Friday, August 13, 2010

Deep ecumenism

That's a phrase which supposes a common stream from which all religious traditions flow and differentiate. A version of: At the heart, all religions are the same. It's manifestly nuts, (compare Jainism and Sunni Islam for twenty seconds) but like many nutty things, has a grain (kernel? nut?) of truth.

I did a hermit retreat at a Buddhist compound in the Santa Cruz mountains back in the late 90's. Four days alone in a small house; no human contact. Pretty challenging, even for an introvert like me.
Before I forget, since I am a connoisseur of the ironies of progress: before I went up to the cabin, I had lunch at the main site with the several dozen other people there, all folks you'd expect to see in New Age California. Food was cafeteria style. A sign near the line-up indicated that the ordained monks and nuns ("the members of the Sangha") were to go first and when they were finished taking their food, everyone else could follow. No one seemed to find this at all strange. Can you imagine if a Catholic retreat house had the priests and nuns eat first, before the laypeople? Oppressive hierarchy! 
Anyway, back to deep ecumenism.

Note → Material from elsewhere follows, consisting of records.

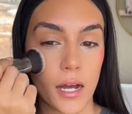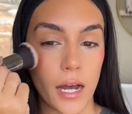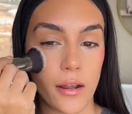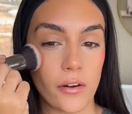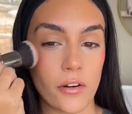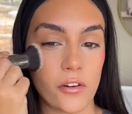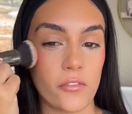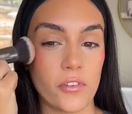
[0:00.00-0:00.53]
I
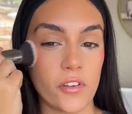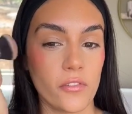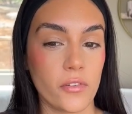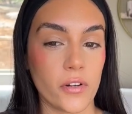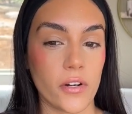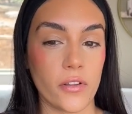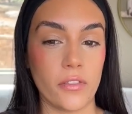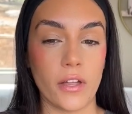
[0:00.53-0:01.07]
don't know if you've
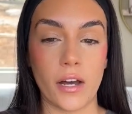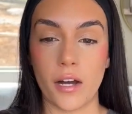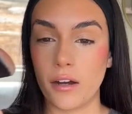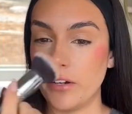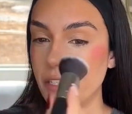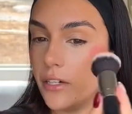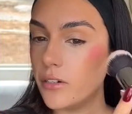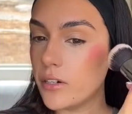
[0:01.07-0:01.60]
heard that
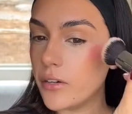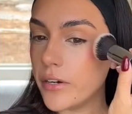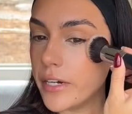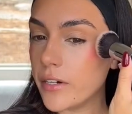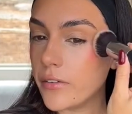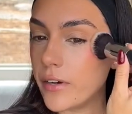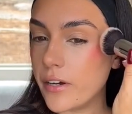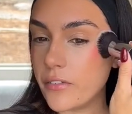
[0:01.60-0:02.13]
audio going
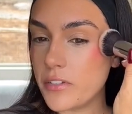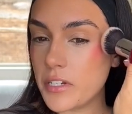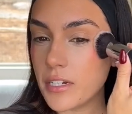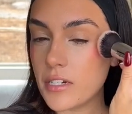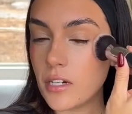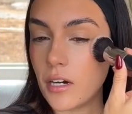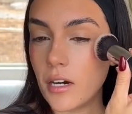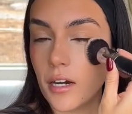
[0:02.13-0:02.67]
around
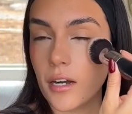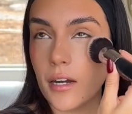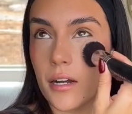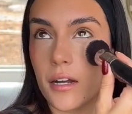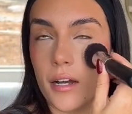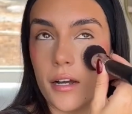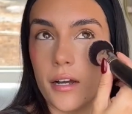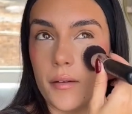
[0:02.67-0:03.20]
TikTok.
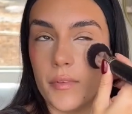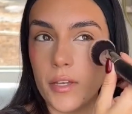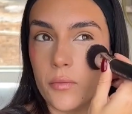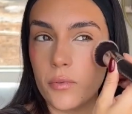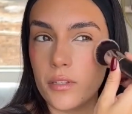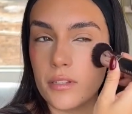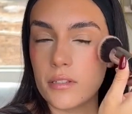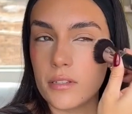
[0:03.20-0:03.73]
It
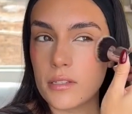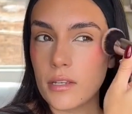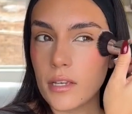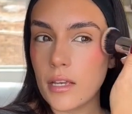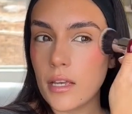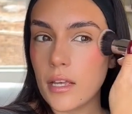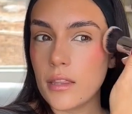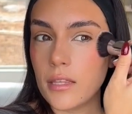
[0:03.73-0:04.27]
was
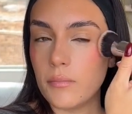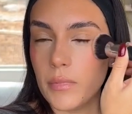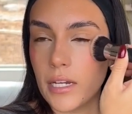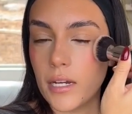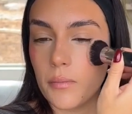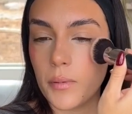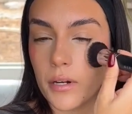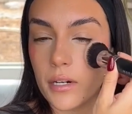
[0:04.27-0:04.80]
the
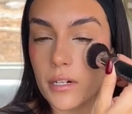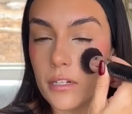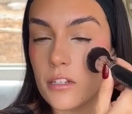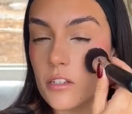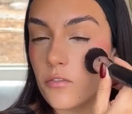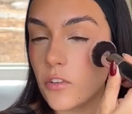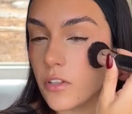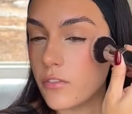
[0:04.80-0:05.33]
makeup
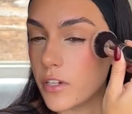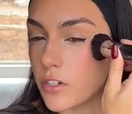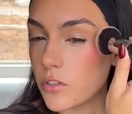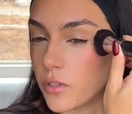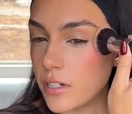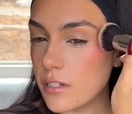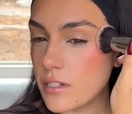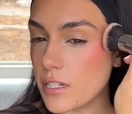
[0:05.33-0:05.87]
artist for the
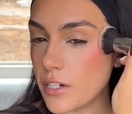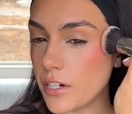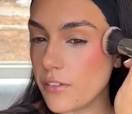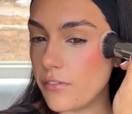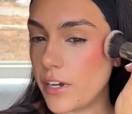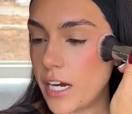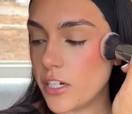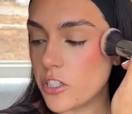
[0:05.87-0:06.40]
Victoria's Secret
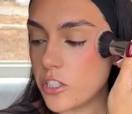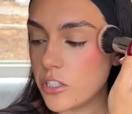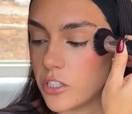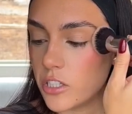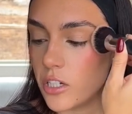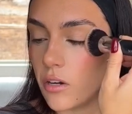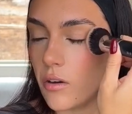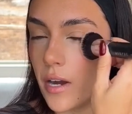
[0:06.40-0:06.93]
fashion
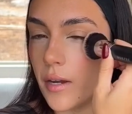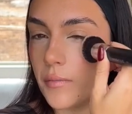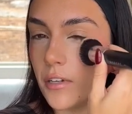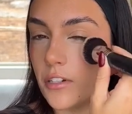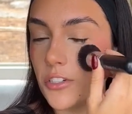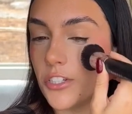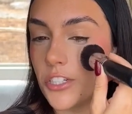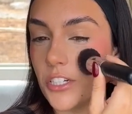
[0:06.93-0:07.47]
show. I'm
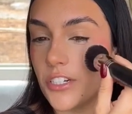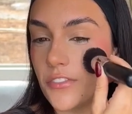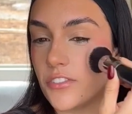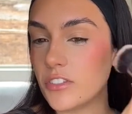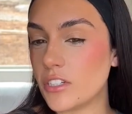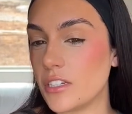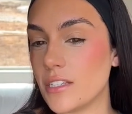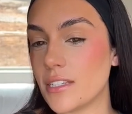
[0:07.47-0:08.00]
not sure if
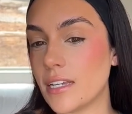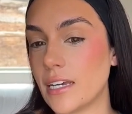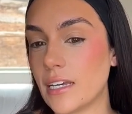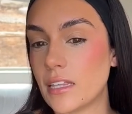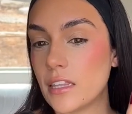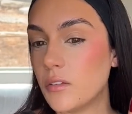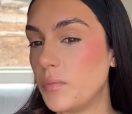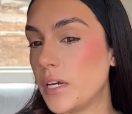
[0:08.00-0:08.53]
she's like
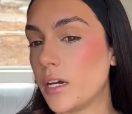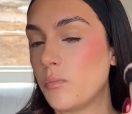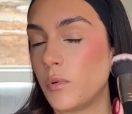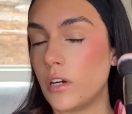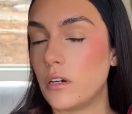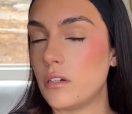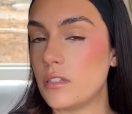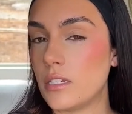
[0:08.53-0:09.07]
the makeup
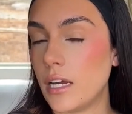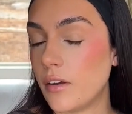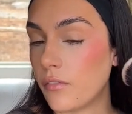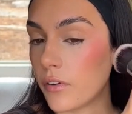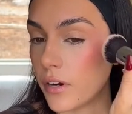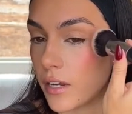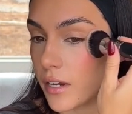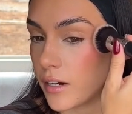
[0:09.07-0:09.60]
artist
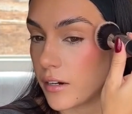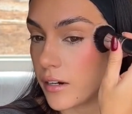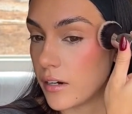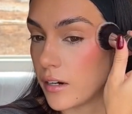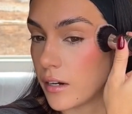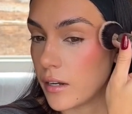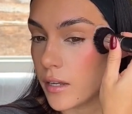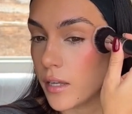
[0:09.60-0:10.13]
every year,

A book in the cabin contained Q&A by the monk-founder of the place.
I remember one exchange very well. A questioner noted that since Buddhism found the body and all material reality temporary illusion but also the so-called "soul" or "ego" or "self" an illusion, what was it that passed from one incarnation to the next? The venerable teacher replied succinctly: "Neurosis."


Pretty funny. A different take on the doctrine of Original Sin.
It's also pretty amusing that many Westerners who profess to believe in past lives and reincarnation regard this as some kind of comfort. For the traditions who assume reincarnation (and karma, its twin), it is THE fundamental nightmare: an endless round of unsatisfactory forms of repetitive suffering and death.